Wednesday, 18 May 2016

...of the external

So, cleaving through the air on her moped, the young girl advanced towards the end of her journey. A damp film covered her eyes. Her half-parted lips looked as though they were drinking some invisible liquid, and light shone from the glass of her head lamp. This was how she looked as she passed through the various barriers and bridges, the multiple layers of sounds and odours, smoke and ice. She rode through them all, supported by the single wire of that harsh, sawing noise, then dwindled away and vanished at the bottom of the street. At the same instant as I, or we, saw this door (as it were) opening for her between two solid blocks of houses, the siren stopped. There was absolute silence. And nothing, nothing remained in our minds, not even a living memory. From that day everything began to go bad, rotten.

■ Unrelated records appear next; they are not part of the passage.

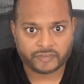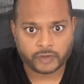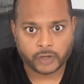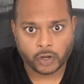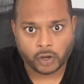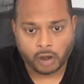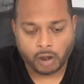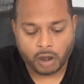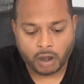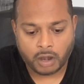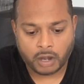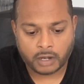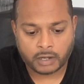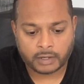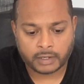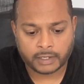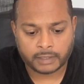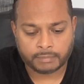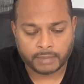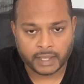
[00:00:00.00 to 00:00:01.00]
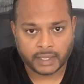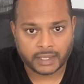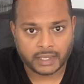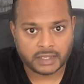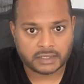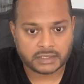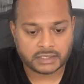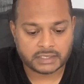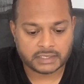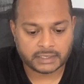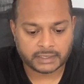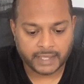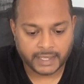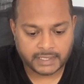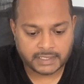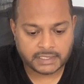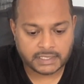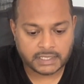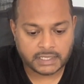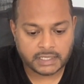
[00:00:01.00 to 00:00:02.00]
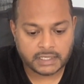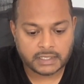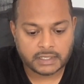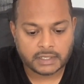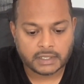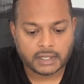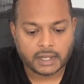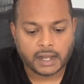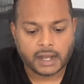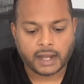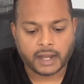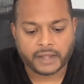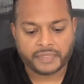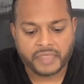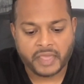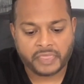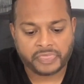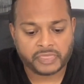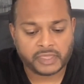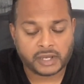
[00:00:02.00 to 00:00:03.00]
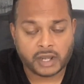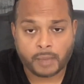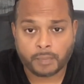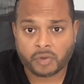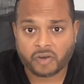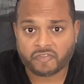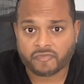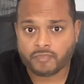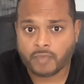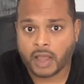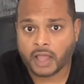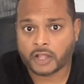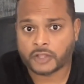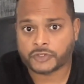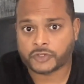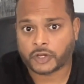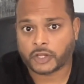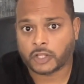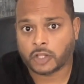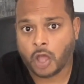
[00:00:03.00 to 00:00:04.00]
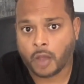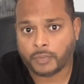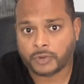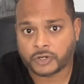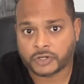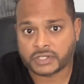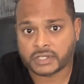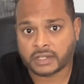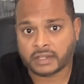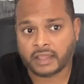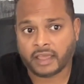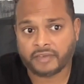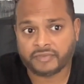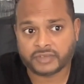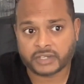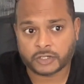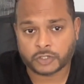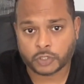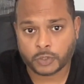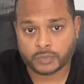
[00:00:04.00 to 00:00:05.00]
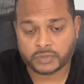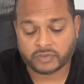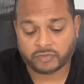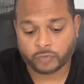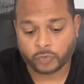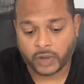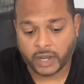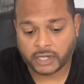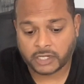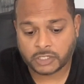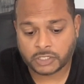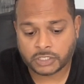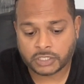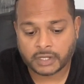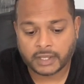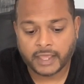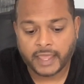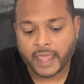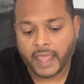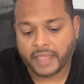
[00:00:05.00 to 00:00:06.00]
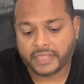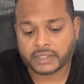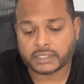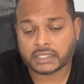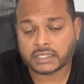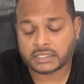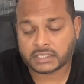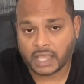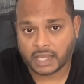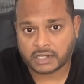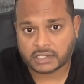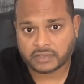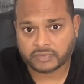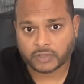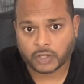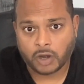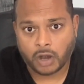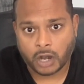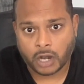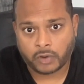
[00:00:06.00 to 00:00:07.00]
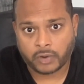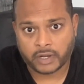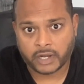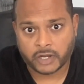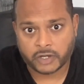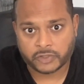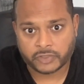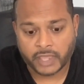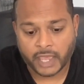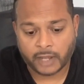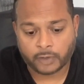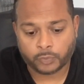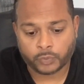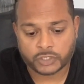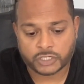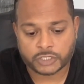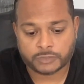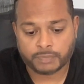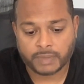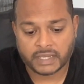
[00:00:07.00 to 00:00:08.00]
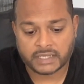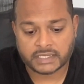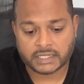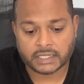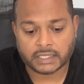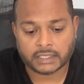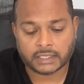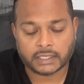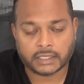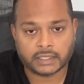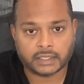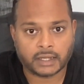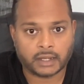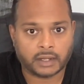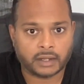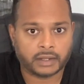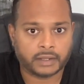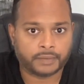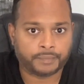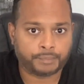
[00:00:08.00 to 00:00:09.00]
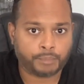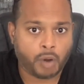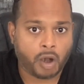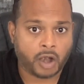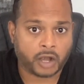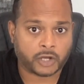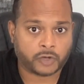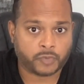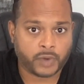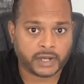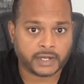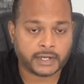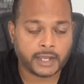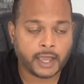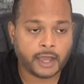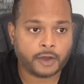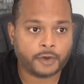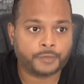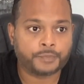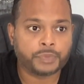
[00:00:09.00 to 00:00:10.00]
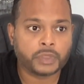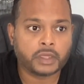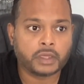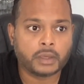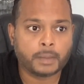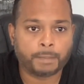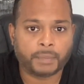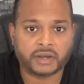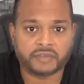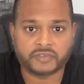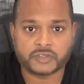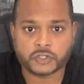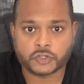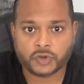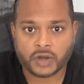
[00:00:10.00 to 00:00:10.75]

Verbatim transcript: your car. In my case, it's Lexi. Uh, then the number of miles or kilometers left in terms of range, and then the status of the car right under that, which is basically uh, parked right now. But if it's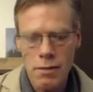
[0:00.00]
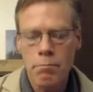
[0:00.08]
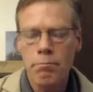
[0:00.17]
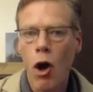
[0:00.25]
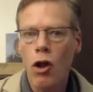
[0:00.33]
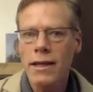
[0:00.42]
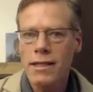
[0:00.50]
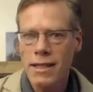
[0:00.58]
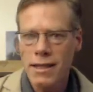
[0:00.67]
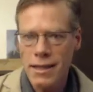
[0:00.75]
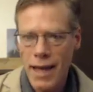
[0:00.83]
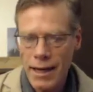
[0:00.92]

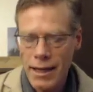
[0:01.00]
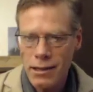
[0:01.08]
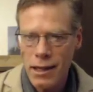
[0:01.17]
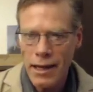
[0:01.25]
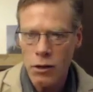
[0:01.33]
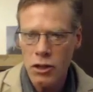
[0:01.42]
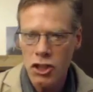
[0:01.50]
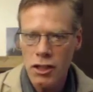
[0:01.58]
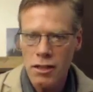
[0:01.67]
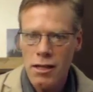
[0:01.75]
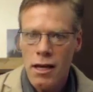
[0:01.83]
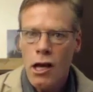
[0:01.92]
polysynthetic
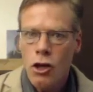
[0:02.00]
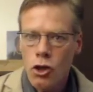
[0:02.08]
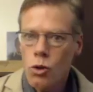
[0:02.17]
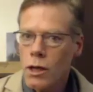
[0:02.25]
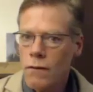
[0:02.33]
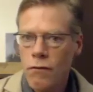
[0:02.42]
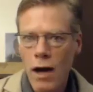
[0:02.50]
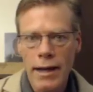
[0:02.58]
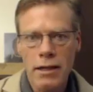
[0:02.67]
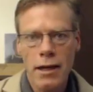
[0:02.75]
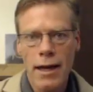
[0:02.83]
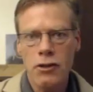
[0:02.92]
languages, you can
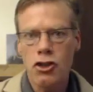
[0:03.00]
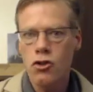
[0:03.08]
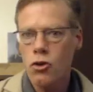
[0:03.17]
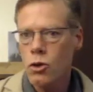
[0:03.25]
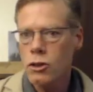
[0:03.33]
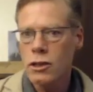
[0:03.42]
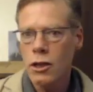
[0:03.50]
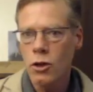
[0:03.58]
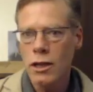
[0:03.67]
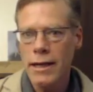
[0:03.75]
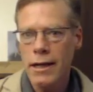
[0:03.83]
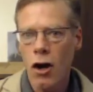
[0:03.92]
find
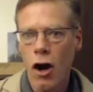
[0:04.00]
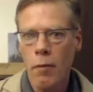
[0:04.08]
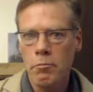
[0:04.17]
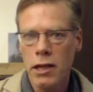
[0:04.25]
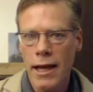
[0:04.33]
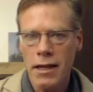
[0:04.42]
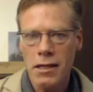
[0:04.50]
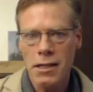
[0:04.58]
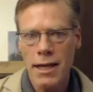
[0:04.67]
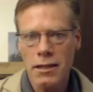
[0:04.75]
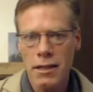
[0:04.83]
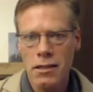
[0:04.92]
extraordinarily complex
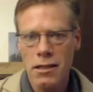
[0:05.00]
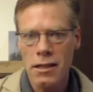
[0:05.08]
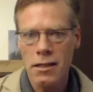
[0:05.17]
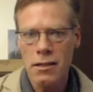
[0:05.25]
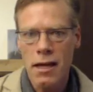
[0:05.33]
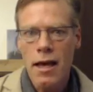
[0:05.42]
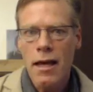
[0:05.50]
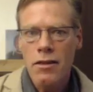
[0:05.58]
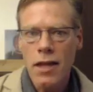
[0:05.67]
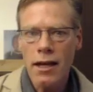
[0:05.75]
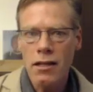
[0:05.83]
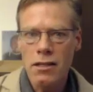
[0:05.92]
sentences
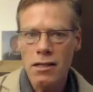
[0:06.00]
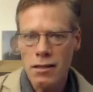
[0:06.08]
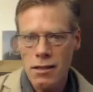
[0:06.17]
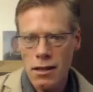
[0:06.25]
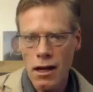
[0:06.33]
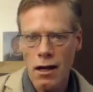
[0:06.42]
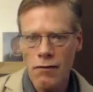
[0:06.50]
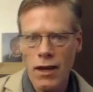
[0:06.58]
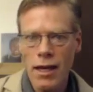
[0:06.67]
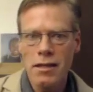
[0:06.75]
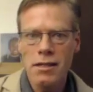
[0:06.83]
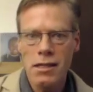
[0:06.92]
that consist of
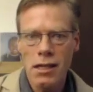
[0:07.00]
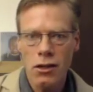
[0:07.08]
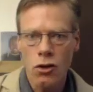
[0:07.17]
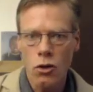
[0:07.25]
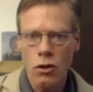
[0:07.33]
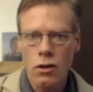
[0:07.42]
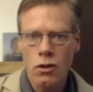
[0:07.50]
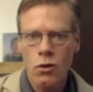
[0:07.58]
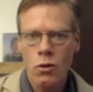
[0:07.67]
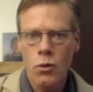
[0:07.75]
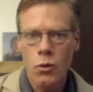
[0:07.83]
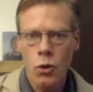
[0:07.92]
a single
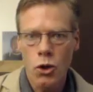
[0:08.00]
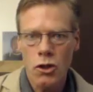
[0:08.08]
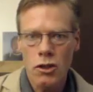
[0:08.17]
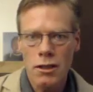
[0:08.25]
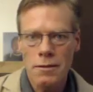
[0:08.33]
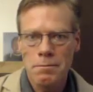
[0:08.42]
word.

Today I, Francois Besson, see death everywhere.
From time to time (I may either be up or in bed) I stiffen, and stare out through the window, forehead pressed against the cold glass. Behind the closed shutters I see a long curving street with people walking up and down it. A violet shadow has fallen across the ground; and it is on this shadow that men and women walk, not saying a word, slip away into oblivion and are gone. The glow of the lighted street-lamps and the glitter from the shop-windows are both reflected all around: the shadows retreat reluctantly, like fringes of dark fur. Everywhere twinkling points of light are visible.
They are dead, I know it, no question about that; they are dead because everything external to myself is dead; a faint aura in the semblance of a winding-sheet hangs about their silhouettes as they pass. I feel as though I were casually leafing through some vast periodicals that had ceased publication, and that it was on its pages I saw these printed names and faded photographs, the headlines and dates and figures, the blunted rubrics. Buildings and images have now been replaced by a bare and silent cemetery, some ten thousand yards in extent. I see future generations arriving here. I see funerals and memorial plaques. Today the world is finished. Nothing lives any more. Ecstasy and pain are mere geometrical expressions.